▸ **TASK REQUIREMENTS**:
Through the line that contains "[0:14.00-0:15.00]", return the data below exactly, starting at its first line; leave the rest out.

Collected data entries

───

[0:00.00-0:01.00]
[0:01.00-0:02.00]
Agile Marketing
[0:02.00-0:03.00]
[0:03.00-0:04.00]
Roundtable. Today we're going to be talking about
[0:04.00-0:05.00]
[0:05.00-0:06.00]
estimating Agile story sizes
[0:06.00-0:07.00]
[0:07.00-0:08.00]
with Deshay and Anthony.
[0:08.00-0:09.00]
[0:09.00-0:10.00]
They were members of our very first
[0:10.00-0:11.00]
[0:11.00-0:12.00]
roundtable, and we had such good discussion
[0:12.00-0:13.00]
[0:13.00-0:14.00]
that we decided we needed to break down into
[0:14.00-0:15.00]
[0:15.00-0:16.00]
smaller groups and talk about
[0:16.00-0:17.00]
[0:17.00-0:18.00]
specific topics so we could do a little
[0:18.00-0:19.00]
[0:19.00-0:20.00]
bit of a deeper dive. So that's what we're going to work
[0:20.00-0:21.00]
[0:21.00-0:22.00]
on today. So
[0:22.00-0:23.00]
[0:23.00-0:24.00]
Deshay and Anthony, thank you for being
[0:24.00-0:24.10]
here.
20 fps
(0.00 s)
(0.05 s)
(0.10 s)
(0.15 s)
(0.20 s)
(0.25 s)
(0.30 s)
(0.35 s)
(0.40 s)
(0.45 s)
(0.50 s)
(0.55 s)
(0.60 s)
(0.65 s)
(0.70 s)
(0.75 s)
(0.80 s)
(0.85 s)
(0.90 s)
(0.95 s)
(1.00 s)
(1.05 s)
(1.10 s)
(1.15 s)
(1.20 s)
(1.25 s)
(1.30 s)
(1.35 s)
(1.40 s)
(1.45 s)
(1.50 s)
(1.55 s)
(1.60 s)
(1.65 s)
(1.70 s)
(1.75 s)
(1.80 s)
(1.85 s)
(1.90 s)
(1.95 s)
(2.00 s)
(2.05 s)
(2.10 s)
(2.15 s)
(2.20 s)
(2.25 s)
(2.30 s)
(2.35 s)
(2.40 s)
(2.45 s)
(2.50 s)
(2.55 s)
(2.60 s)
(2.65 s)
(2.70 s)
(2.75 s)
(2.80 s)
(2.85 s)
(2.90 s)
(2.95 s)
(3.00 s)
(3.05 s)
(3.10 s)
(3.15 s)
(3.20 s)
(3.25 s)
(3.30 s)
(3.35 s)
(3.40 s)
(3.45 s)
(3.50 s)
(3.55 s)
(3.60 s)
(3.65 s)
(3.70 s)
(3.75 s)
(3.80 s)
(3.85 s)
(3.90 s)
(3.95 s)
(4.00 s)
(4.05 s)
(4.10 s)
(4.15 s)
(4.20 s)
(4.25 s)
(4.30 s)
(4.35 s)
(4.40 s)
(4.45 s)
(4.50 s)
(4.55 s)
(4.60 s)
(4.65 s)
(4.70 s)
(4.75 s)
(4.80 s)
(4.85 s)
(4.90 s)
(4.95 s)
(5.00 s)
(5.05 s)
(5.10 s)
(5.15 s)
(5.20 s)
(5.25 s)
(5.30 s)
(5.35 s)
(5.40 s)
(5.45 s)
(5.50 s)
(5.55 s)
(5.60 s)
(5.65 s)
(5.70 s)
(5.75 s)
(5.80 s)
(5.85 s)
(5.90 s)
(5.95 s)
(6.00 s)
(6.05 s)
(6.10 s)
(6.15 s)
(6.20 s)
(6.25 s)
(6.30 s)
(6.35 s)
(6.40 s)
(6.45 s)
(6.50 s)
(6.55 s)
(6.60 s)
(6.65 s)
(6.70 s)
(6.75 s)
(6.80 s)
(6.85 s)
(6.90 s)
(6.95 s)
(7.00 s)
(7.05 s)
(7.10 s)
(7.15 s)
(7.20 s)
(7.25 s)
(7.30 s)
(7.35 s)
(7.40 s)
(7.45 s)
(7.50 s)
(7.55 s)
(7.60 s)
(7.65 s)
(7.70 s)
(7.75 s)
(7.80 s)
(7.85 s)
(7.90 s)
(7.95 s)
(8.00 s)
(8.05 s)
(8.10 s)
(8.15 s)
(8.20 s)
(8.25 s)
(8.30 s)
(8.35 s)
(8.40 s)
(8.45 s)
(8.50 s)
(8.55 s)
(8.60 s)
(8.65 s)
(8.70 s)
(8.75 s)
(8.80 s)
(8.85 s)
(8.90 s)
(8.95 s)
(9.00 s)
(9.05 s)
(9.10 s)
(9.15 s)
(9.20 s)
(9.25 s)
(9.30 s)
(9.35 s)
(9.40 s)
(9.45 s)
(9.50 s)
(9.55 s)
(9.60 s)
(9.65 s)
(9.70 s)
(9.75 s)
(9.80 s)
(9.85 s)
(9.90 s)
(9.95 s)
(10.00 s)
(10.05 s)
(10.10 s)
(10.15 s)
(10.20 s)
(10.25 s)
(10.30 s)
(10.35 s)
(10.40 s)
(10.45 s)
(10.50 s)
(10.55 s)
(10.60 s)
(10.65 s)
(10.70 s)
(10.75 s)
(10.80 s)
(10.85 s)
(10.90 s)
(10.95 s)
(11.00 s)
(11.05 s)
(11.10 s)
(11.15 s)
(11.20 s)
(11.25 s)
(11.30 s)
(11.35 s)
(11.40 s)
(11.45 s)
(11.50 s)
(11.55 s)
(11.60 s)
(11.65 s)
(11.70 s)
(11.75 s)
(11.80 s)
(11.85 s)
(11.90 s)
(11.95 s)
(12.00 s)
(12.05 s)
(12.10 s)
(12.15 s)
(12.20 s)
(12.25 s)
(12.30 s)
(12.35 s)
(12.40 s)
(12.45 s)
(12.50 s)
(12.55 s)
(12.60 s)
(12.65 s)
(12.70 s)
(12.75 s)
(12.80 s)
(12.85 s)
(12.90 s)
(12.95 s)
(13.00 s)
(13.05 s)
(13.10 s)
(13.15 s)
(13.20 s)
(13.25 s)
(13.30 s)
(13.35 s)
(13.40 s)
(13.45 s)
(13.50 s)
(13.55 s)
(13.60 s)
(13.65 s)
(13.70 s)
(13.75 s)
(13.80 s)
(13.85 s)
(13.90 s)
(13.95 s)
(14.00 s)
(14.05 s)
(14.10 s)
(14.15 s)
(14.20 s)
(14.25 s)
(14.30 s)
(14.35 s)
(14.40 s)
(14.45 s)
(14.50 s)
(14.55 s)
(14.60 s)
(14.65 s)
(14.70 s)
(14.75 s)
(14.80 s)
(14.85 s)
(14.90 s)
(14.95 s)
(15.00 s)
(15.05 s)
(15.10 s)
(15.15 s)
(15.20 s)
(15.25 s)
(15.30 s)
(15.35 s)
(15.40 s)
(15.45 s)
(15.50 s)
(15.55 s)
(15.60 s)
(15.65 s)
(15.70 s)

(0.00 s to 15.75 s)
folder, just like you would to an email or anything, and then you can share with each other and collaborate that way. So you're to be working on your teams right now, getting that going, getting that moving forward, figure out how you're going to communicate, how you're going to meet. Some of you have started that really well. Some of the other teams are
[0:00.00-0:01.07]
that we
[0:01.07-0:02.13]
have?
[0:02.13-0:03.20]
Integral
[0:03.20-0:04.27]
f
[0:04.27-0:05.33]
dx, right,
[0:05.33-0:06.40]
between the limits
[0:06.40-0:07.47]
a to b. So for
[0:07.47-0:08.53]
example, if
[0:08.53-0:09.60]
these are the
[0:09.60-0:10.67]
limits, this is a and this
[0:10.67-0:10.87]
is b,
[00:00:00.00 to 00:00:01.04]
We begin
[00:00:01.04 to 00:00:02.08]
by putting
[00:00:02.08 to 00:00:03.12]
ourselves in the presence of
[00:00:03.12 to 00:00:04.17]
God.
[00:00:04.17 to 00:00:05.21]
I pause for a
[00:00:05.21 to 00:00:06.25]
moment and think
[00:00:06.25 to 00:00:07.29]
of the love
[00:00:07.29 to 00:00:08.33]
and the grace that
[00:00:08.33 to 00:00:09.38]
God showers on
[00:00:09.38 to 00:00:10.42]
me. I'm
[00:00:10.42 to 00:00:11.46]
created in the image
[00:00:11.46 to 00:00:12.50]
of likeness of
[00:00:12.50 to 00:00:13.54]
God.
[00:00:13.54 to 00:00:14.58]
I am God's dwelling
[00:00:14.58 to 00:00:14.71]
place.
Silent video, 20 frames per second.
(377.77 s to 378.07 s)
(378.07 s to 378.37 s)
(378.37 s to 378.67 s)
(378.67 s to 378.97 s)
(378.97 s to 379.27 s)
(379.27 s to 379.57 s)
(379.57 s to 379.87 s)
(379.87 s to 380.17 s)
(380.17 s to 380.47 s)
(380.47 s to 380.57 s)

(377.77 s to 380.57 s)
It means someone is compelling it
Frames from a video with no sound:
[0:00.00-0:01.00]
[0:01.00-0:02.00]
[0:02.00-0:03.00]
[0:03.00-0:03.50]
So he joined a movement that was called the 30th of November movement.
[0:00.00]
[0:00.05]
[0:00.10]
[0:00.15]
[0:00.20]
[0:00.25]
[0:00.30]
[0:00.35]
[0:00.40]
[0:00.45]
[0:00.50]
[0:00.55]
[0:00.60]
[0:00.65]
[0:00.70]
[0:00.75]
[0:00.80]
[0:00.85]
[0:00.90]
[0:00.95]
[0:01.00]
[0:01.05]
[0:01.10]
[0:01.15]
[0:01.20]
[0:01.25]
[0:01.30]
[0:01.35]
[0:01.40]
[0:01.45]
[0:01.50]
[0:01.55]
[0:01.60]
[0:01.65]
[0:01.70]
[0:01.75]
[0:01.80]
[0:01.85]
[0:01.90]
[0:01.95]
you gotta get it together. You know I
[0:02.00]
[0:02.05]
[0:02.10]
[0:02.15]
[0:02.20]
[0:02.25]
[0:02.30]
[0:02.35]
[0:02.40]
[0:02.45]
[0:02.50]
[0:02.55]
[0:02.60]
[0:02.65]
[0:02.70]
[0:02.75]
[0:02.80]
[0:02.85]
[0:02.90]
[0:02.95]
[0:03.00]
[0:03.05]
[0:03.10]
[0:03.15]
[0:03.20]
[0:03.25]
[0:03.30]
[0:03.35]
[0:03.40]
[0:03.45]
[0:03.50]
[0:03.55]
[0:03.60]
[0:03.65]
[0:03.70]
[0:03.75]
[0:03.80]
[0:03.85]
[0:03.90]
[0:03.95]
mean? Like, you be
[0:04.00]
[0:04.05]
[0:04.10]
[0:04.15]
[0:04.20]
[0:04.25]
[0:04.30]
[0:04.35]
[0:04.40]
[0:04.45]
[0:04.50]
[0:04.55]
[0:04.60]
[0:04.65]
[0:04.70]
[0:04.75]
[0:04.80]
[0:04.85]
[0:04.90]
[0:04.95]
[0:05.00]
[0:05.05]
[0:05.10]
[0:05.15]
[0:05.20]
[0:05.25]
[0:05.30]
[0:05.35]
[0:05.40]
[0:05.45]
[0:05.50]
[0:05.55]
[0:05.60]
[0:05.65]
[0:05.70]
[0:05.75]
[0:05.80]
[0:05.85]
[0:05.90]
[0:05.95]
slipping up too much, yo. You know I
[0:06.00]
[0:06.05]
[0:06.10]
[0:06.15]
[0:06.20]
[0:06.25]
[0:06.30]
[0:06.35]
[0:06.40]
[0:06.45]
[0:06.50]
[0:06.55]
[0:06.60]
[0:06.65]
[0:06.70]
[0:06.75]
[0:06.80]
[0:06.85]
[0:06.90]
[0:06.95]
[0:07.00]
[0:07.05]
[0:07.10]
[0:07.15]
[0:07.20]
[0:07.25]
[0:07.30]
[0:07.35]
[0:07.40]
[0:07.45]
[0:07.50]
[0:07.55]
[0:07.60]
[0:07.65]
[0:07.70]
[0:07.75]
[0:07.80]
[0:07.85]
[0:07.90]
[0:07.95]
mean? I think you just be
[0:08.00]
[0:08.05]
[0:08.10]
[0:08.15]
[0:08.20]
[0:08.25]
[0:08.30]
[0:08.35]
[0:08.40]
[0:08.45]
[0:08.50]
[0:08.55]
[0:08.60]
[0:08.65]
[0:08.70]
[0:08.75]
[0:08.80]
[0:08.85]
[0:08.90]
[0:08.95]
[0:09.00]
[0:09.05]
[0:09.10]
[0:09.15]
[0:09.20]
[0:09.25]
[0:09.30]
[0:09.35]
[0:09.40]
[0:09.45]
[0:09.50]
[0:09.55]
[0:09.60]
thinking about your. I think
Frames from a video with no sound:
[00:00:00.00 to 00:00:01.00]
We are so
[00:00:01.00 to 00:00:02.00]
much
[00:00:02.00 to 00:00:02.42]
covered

───

▸ **OUTPUT FOR THIS TASK**:
[0:00.00-0:01.00]
[0:01.00-0:02.00]
Agile Marketing
[0:02.00-0:03.00]
[0:03.00-0:04.00]
Roundtable. Today we're going to be talking about
[0:04.00-0:05.00]
[0:05.00-0:06.00]
estimating Agile story sizes
[0:06.00-0:07.00]
[0:07.00-0:08.00]
with Deshay and Anthony.
[0:08.00-0:09.00]
[0:09.00-0:10.00]
They were members of our very first
[0:10.00-0:11.00]
[0:11.00-0:12.00]
roundtable, and we had such good discussion
[0:12.00-0:13.00]
[0:13.00-0:14.00]
that we decided we needed to break down into
[0:14.00-0:15.00]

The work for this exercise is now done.